My man is the love of my life and he lives up to this bill. I cannot even start describing how good he
is or how considerate. He is the kind of guy who goes out of his way for me. I am not saying he is flawless, I am saying his merits far outclass his demerits. To top it all, he makes me believe he will die on top my matter. If I have real cause to be mad at him, he apologises. He is generous, considerate too.
The problem? One “platonic” female friend will not stop buying him expensive gifts. The babe obviously has more money than I have even heard mentioned so she gives and gives and gives him and he collects and collects and still tells me they are just friends. I tire o! I am a babe and I cannot imagine lavishing gifts on a guy who I have no feelings for or maybe I am being small-minded but I feel she cannot be giving him all these things with no strings attached. She offers to lend him money when he is broke, buys him Tom Ford perfumes and those shoes with red soles (Louboutin or what), the list is endless and he collects. I cannot even compete.

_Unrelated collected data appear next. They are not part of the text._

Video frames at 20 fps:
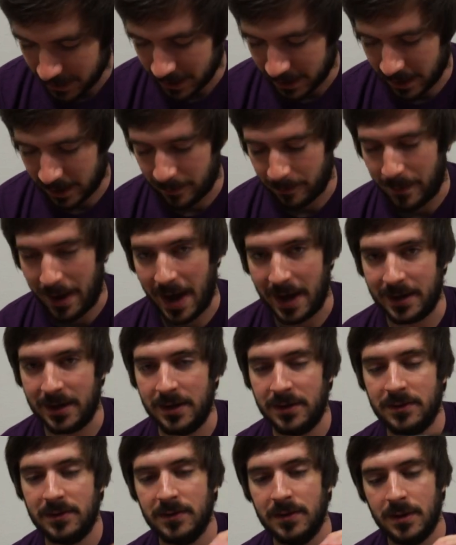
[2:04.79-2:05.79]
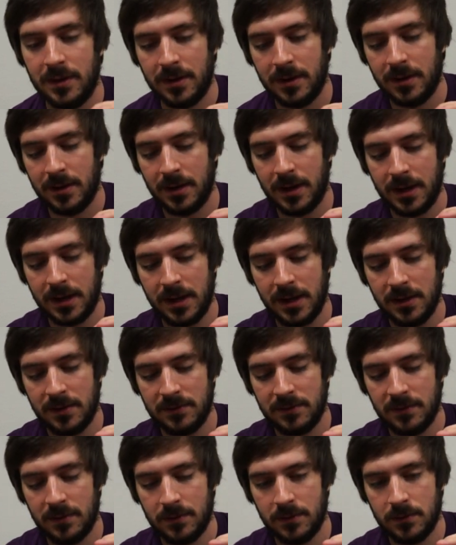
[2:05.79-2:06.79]
Got a magnet. Uh, I
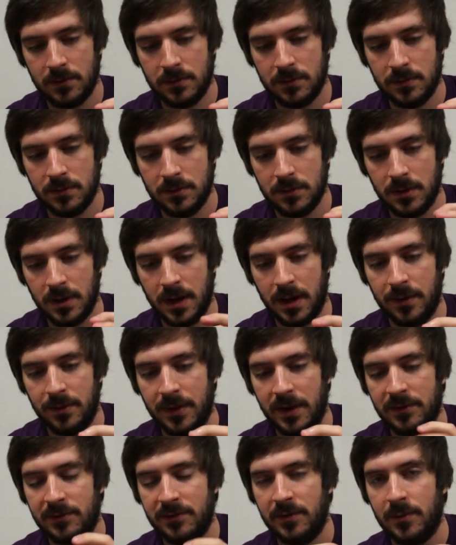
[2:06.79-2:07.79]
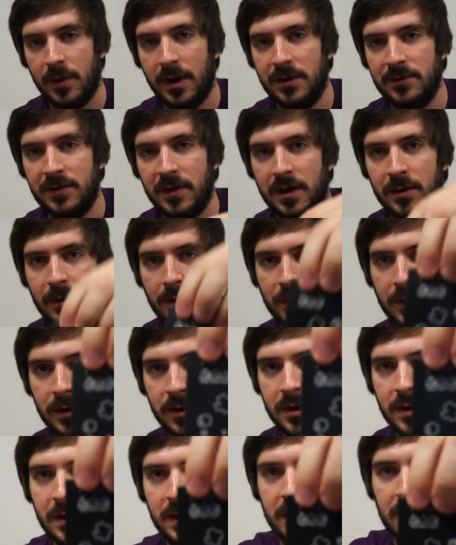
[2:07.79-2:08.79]
can't tell. Ah, that's the right side right there.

I have complained to him and he says she sometimes comes with the gifts and he cannot say no. I have a job and I am not a baby anymore so I pay my bills but I don’t have the money to give the kind of gifts that she gives. I have never bought him shoes even, forget about designer. When I give him Paco Rabanne perfume, it stands next to the Tom Ford perfume she has given. I AM TIRED! She makes me feel inadequate. I don’t think he is cheating on me, but really, how long before his collections tell him his bread might be buttered more on her side?

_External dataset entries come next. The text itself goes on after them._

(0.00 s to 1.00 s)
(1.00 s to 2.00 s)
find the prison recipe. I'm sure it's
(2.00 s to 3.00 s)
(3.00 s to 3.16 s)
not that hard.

The last gift she gave him caused a fight, it was designer glass frames (he is near sighted). He asked me if he should return the frames during the fight but I don’t believe he meant the question, I think he was just asking so that I would say no and I said no. These gifts come almost on a quarterly basis, for no reason. What should I do? Should I just turn a blind eye? I want to be able to give him gifts that don’t fall short of what he gets now.